Le journal imprimé, autrefois roi, doit désormais partager la table – et parfois la mendier – aux côtés d’écrans insatiables, de réseaux aux mille voix, d’influenceurs improvisés. Dans ce tumulte, Le Soleil n’échappe pas aux doutes de sa génération. La nouvelle ère qui s’ouvre est celle de la mue numérique. Il ne suffit plus de raconter : il faut captiver. Il ne suffit plus d’informer : il faut interagir. L’avenir s’écrit désormais en lettres digitales, dans des formats réinventés, sur des supports volatils. Cela exige une agilité nouvelle, une créativité renouvelée, une rigueur intacte. Le journal devra être plus qu’un média : une référence, une conscience, un repère. Sa force ne résidera plus seulement dans ce qu’il publie, mais dans ce qu’il incarne. Et pourtant, il y a là une chance. Car Le Soleil, plus que tout autre, peut revendiquer une mémoire. Il est un témoin unique de l’histoire sénégalaise. Il a vu naître des gouvernements, des espoirs, des drames, des renaissances. Il a suivi le pays dans ses tâtonnements et ses élans. Ce capital symbolique est précieux à l’heure où tout semble éphémère. Encore faut-il savoir en faire le levier d’un avenir. Ce futur ne s’inventera pas sans les jeunes.
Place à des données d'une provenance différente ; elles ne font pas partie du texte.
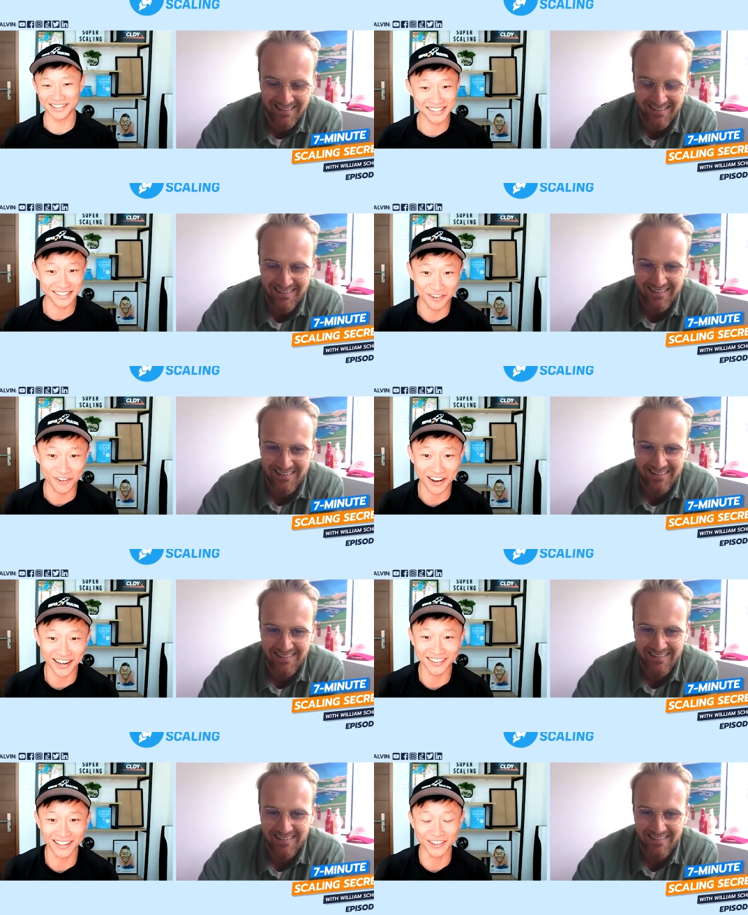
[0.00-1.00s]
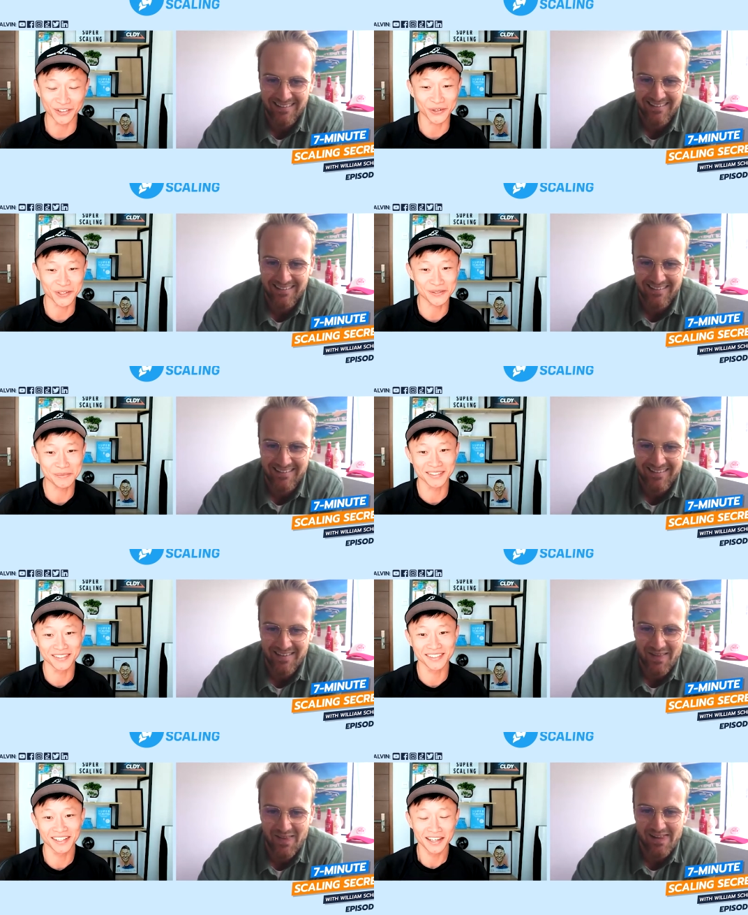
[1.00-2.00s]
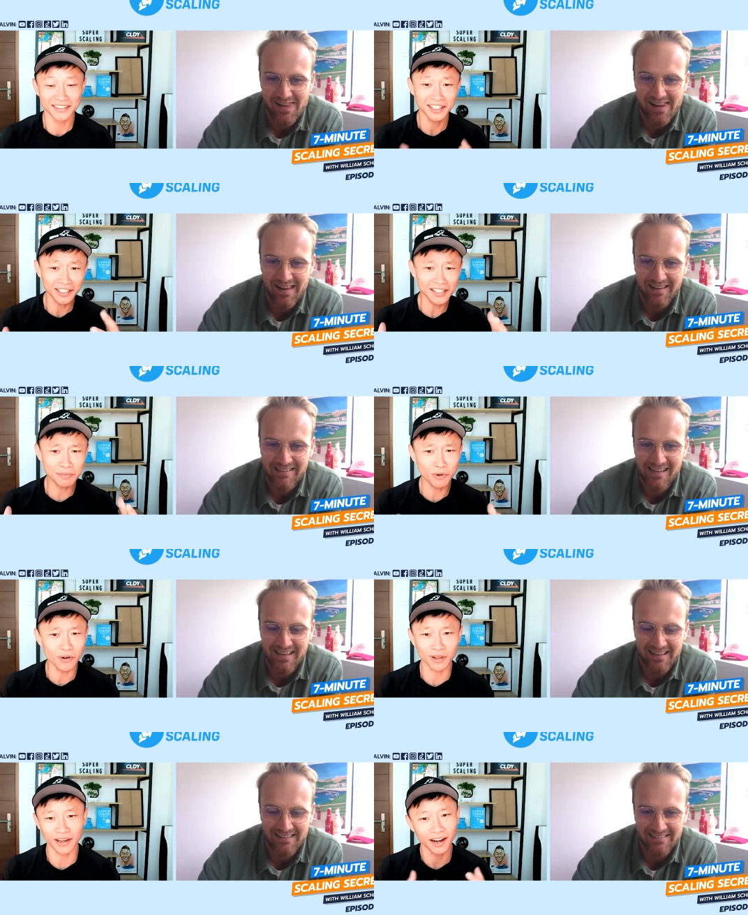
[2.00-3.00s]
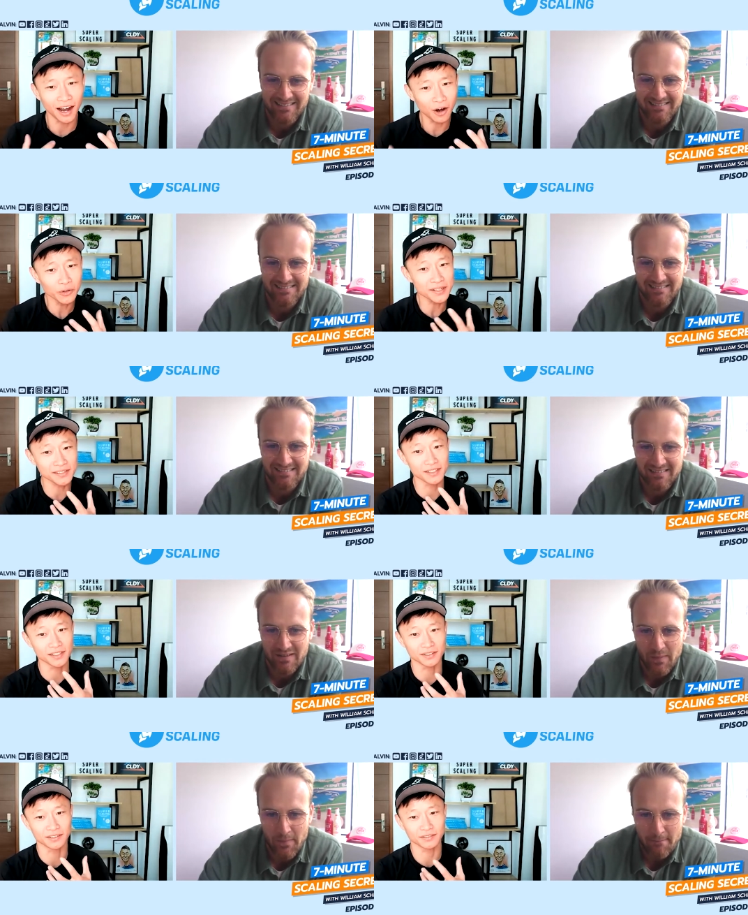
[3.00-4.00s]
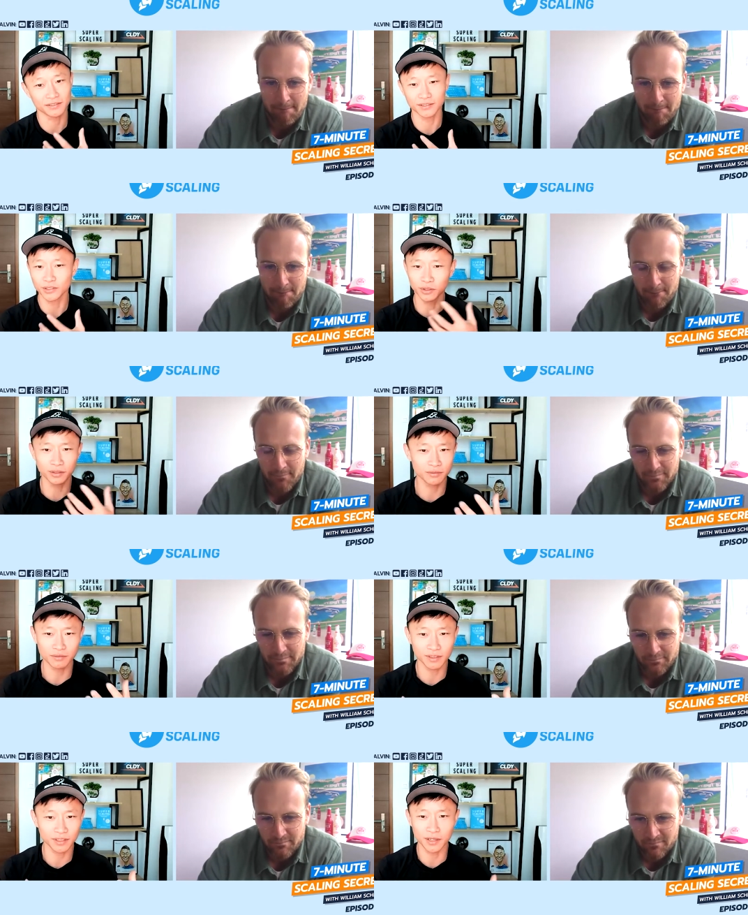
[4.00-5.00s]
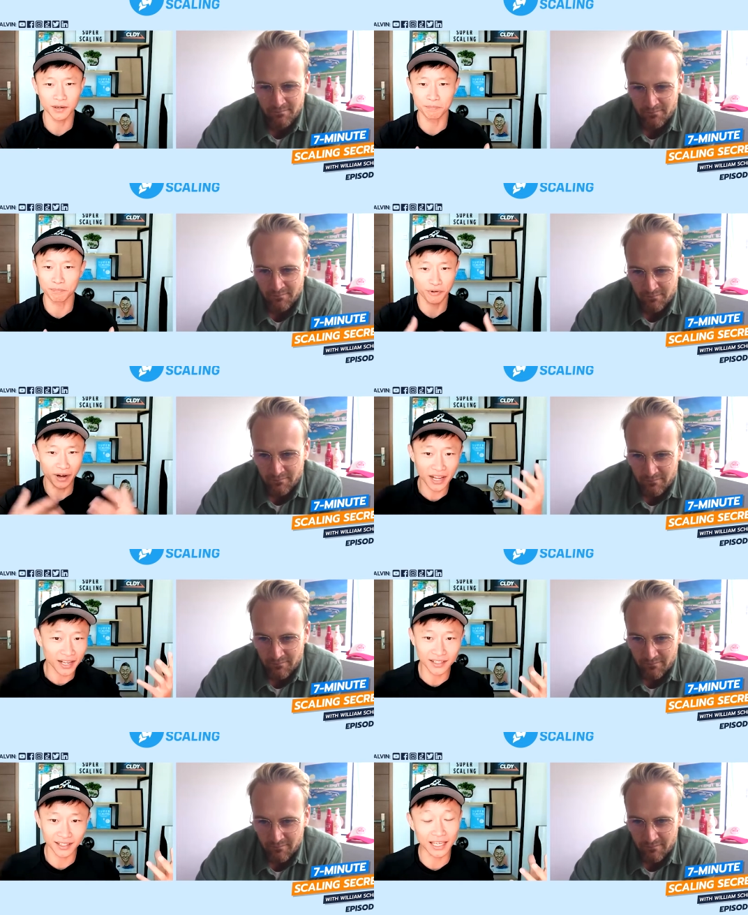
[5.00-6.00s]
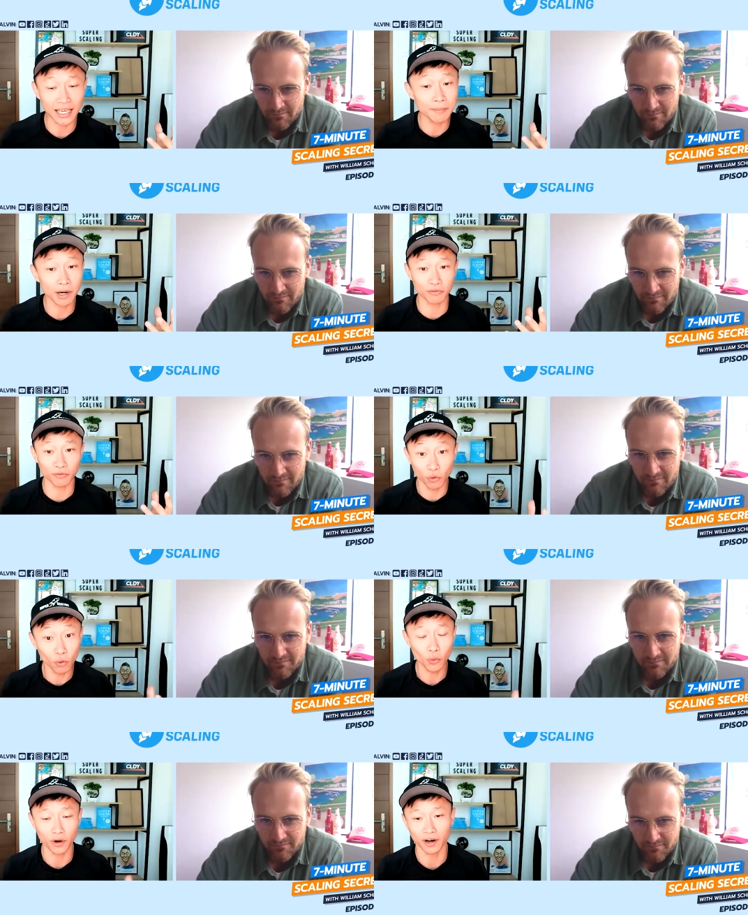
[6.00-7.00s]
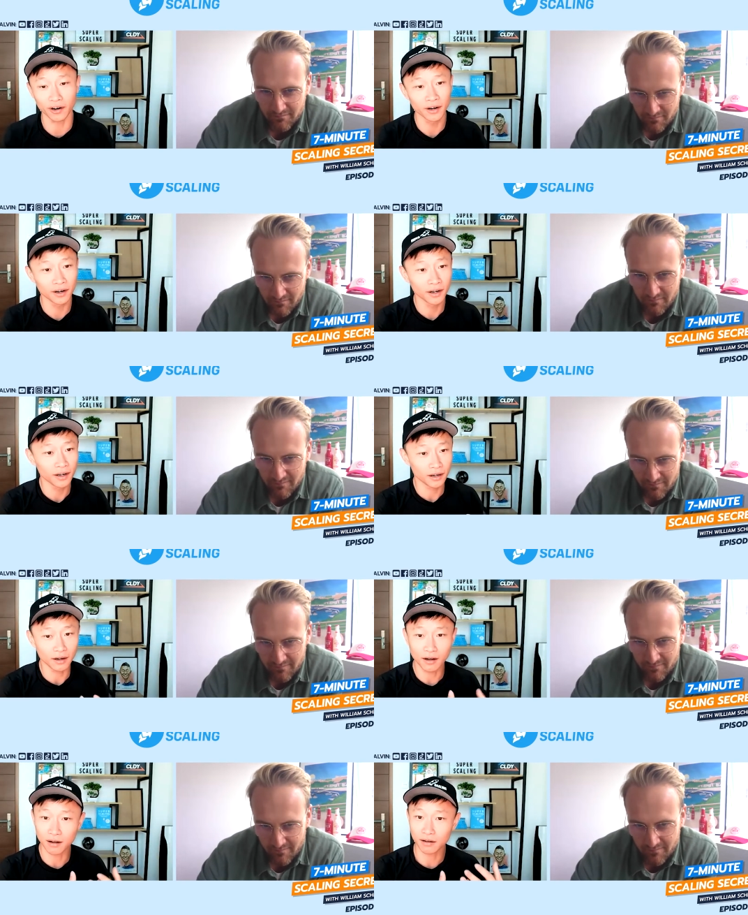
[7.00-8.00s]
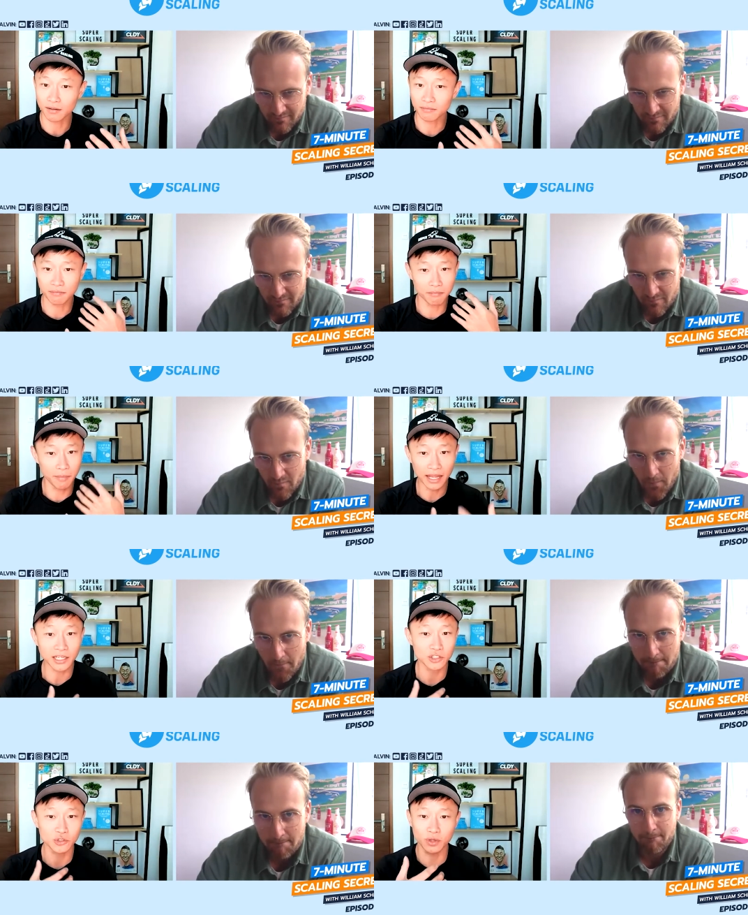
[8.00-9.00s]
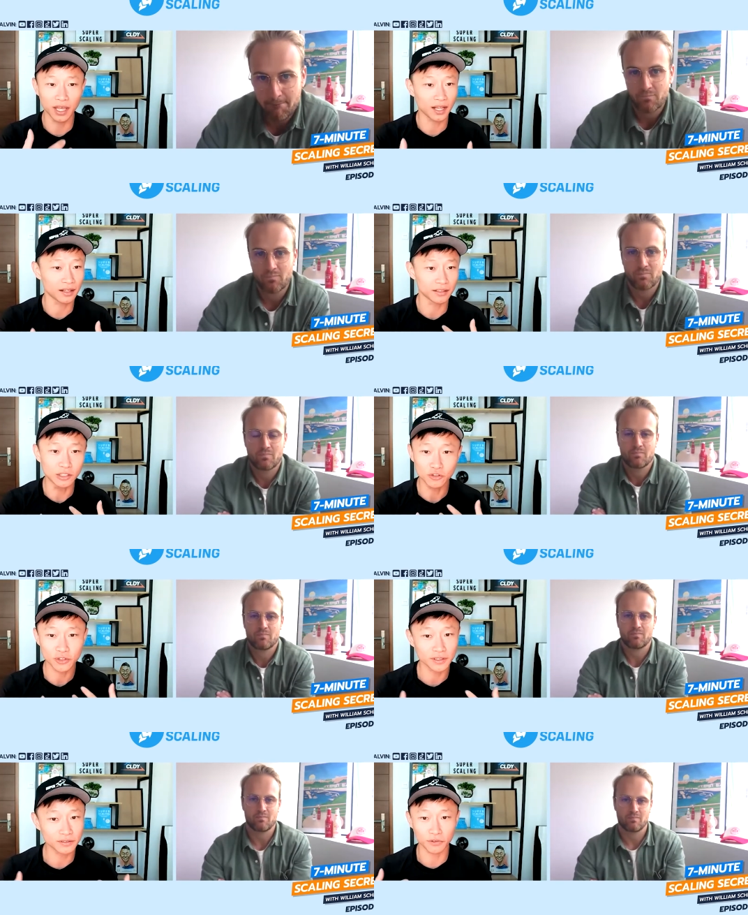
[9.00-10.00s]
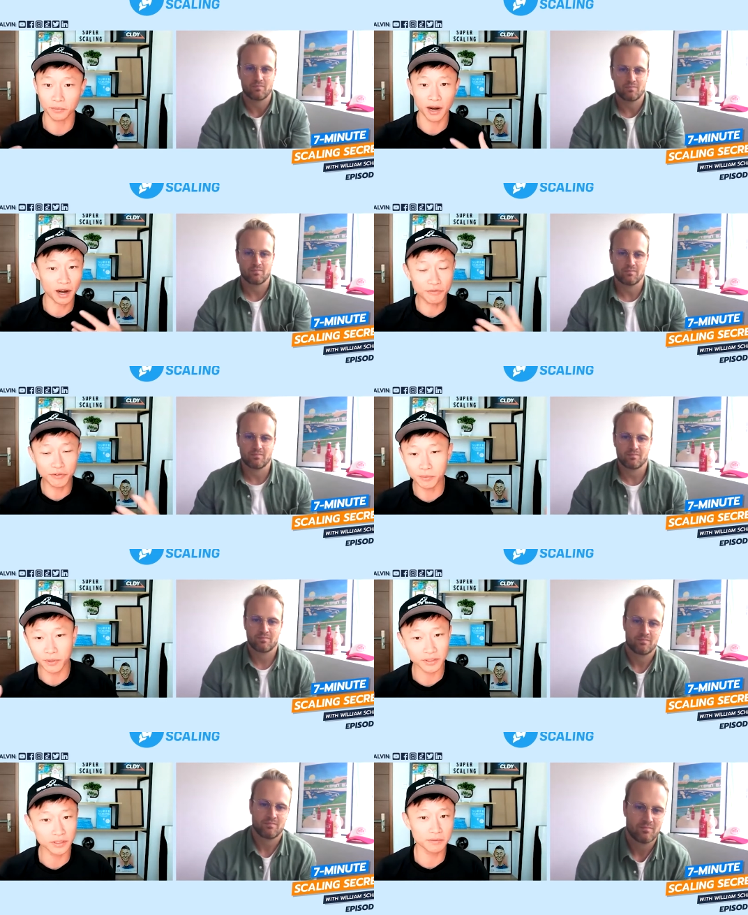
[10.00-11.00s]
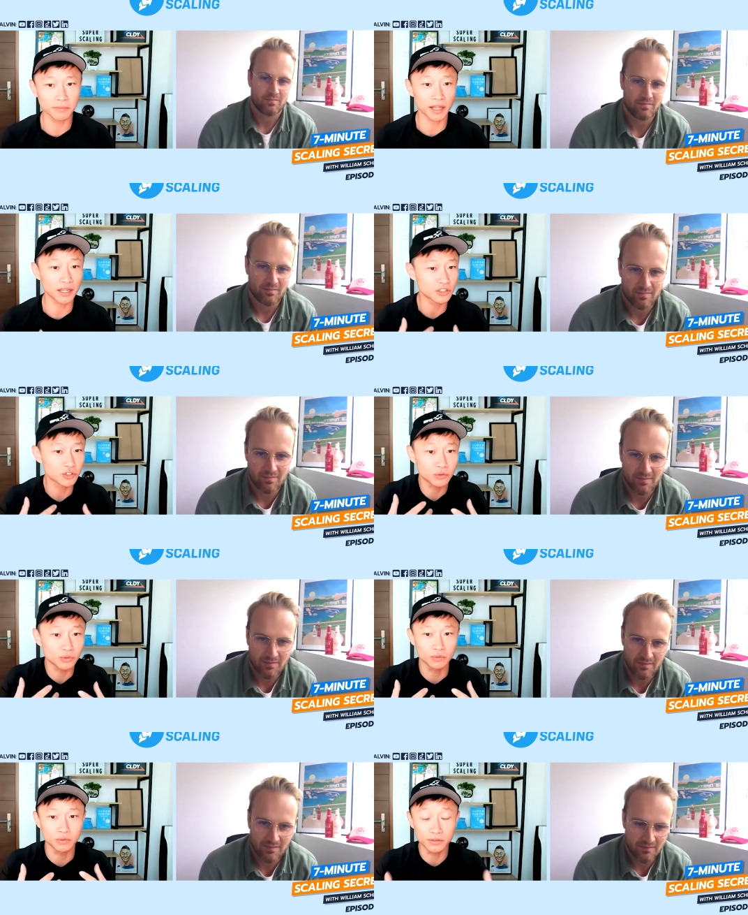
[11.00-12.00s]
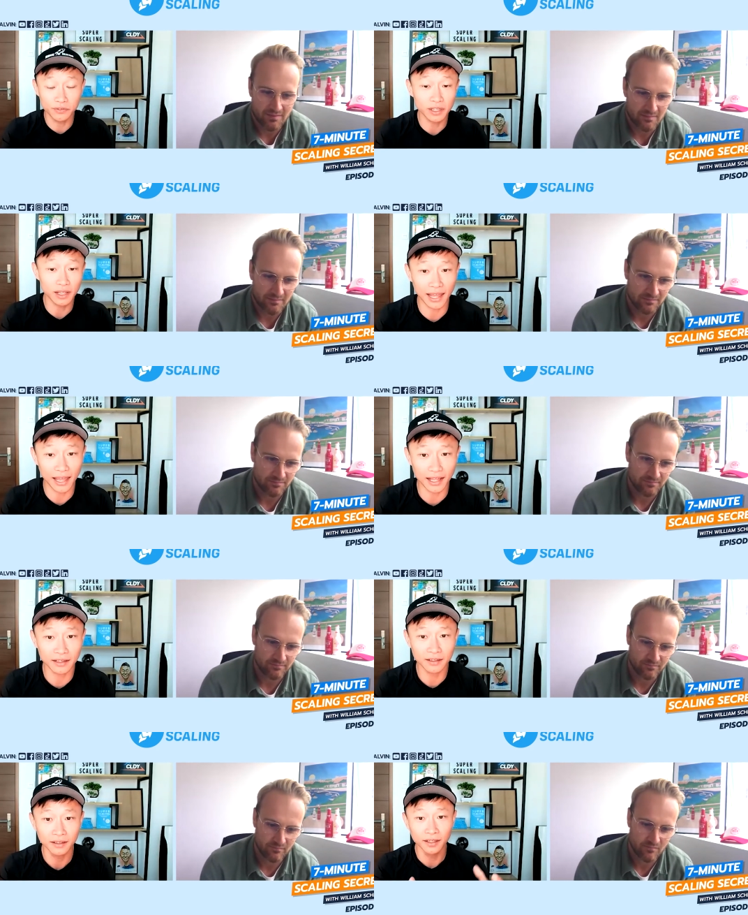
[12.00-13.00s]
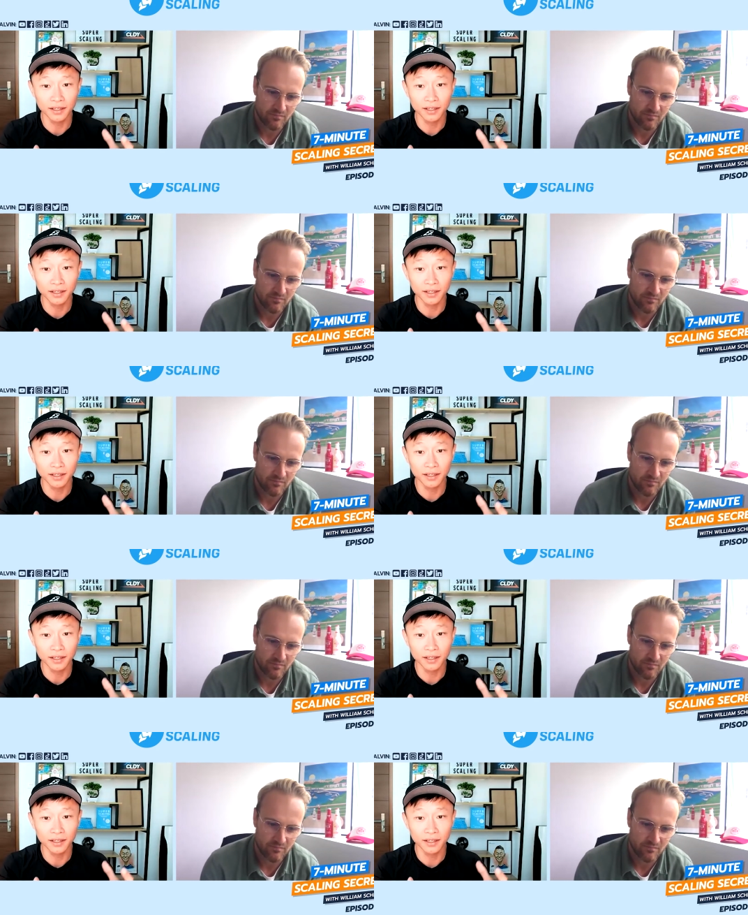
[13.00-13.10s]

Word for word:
Speaker 1: that's a great endorsement. Tell us more. Like, how does a you know a brand that came out of nowhere uh manage to get interest from everybody? Manage to even land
Sans ces nouvelles plumes, ces nouveaux regards, ces nouvelles formes de narration. Mais il ne se construira pas non plus sans mémoire. Il faut que les plus jeunes sachent à quoi ils succèdent. Qu’ils comprennent qu’avant eux, d’autres ont veillé à la lumière du journal, quand celle-ci vacillait. Et qu’il ne s’agit pas seulement d’être lu, mais de mériter d’être cru. Cinquante-cinq ans. Ce n’est ni un aboutissement, ni un miracle. C’est une transition. Un moment suspendu entre gratitude et exigence. Un instant pour se souvenir que Le Soleil, pour continuer de briller, ne peut se contenter d’éclairer. Il doit désormais rayonner, dialoguer, inspirer. Dans un monde pressé, il lui faudra rester patient. Dans un monde fragmenté, il lui faudra demeurer fidèle à son essence : celle d’un journal sérieux, sobre, ouvert sur le monde, enraciné dans le pays. Célébrer l’anniversaire de Le Soleil, ce n’est donc pas seulement se retourner sur le passé. C’est aussi regarder le futur droit dans les yeux – et choisir de l’écrire, encore et toujours, avec cette tranquille obstination des bâtisseurs de mots.